High and Low Context Theory of Cross Cultural
Communication

High and low context theory refers to whether the communication style
is more explicit or implicit. In cultures with high context, the verbal words
do not provide complete meanings and facial expressions and other gestures are
equally significant. Hall (1979) explains it by emphasizing that the actual
meaning carries little weight. In contradiction to this, in low context
communication system expressions are explicit and what is said is sufficient
information (Hall 1979). Hence, ‘the spoken word carries most of the meaning’
(Storti 1999, p. 92). People would be more straightforward and would regard
getting and giving enough information during their social interactions.

Summary

 

Before the
US-based company acquired the Danish company, the employees had a sense of
belongingness to their workplace. During and after the completion of
acquisition, there prevailed a general sense of demotivation and aloofness
amongst the workers.
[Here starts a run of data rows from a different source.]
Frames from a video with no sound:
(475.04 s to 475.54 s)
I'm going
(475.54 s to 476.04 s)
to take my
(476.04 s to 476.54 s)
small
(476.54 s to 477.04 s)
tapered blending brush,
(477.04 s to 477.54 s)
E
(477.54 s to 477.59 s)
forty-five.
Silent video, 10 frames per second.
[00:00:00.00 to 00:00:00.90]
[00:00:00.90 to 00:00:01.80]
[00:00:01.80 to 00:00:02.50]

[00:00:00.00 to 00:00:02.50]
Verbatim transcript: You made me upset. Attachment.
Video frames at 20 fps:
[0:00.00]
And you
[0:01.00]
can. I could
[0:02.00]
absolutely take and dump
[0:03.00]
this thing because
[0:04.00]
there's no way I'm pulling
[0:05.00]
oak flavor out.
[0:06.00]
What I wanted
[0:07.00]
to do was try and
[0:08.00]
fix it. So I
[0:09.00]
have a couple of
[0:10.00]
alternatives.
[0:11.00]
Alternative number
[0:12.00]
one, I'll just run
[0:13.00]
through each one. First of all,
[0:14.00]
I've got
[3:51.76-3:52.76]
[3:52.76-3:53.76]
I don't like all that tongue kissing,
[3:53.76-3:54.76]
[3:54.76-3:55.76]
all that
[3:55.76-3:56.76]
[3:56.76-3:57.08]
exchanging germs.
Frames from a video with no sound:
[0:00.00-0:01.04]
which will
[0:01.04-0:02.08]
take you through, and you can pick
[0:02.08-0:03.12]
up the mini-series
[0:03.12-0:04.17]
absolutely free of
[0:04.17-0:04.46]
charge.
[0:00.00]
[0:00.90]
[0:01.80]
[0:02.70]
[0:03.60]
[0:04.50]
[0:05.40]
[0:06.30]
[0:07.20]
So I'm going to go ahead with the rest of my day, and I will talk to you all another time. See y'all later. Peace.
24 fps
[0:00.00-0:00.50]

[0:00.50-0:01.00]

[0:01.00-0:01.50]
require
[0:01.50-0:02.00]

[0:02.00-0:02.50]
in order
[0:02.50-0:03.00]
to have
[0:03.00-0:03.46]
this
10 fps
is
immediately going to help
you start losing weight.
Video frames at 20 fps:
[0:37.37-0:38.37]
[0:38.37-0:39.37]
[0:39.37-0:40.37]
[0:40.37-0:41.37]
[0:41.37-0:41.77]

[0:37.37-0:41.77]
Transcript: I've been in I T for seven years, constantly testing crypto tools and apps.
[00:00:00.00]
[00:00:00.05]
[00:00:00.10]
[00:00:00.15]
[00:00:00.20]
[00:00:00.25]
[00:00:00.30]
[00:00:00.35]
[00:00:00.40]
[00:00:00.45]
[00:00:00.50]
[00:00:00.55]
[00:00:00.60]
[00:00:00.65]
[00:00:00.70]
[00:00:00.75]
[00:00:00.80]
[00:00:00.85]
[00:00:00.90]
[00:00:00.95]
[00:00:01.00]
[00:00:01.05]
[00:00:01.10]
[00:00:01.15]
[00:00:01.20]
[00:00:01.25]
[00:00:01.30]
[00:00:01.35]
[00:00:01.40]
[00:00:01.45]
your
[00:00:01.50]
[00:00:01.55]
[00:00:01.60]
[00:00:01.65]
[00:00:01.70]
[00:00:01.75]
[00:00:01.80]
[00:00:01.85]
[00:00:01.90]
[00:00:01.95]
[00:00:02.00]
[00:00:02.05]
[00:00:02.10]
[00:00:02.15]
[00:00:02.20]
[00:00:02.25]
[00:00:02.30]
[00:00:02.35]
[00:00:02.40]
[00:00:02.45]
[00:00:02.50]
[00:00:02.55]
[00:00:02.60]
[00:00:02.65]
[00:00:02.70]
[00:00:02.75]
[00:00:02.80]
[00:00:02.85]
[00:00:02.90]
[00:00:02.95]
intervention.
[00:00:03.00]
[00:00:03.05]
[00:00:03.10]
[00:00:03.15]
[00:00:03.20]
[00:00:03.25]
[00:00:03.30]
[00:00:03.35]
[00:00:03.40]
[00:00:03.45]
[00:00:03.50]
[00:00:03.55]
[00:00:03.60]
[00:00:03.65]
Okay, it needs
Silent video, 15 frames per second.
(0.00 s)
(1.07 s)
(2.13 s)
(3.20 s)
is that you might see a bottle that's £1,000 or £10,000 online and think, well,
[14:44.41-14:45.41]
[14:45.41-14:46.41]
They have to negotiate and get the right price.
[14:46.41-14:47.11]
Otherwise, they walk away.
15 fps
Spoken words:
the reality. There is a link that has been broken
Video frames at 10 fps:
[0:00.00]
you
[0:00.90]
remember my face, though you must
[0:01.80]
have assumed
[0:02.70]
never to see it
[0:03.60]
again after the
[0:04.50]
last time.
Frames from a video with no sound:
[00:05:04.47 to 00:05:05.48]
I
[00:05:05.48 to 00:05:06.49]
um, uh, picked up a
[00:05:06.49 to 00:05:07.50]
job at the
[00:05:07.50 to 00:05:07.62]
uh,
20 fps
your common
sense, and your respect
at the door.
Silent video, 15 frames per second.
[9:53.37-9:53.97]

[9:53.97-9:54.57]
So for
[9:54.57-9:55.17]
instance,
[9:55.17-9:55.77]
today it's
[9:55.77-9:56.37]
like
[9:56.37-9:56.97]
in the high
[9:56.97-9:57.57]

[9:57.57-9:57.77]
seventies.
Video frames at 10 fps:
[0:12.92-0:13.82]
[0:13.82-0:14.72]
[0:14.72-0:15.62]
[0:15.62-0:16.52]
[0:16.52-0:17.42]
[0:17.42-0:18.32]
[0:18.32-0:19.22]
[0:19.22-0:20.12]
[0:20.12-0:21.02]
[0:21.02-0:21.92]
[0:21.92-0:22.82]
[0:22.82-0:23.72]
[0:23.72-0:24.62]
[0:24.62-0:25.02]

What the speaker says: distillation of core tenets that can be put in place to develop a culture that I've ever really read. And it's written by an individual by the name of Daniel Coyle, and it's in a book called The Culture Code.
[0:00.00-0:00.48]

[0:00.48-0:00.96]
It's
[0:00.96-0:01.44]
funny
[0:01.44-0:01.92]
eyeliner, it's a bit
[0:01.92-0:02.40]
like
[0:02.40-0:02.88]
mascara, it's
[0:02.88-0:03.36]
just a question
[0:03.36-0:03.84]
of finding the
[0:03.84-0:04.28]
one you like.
According to Breiner and Minei (2017), the major threats
to a successful cultural integration between the Danish and American companies included:
(a) Awareness of hierarchical communication difference; (b) communication as
misdirection; and (c) reflection on consequences. The employees were retained
from the old setup. In the new setup, they struggled to adhere to the business
culture being carried by the Americans. They found it hard replacing internal
communication that they were familiar with, new alien ways of conducting
business.

 

As the
participatory communication deteriorated, workers’ involvement decreased, as a
result of which there was a fall in job satisfaction, hence, increasing
employee exodus. The study reveals how the American style of information
regarding any progress with the acquisition did not match the Danish expectations
of direct communication and hence lead to frustration, chaos, mistrust and
uncertainty among the employees. Representation from both the national cultures
is important, if any is ignored in the new alliance, the company is prone to
experience negative effects of the neglect.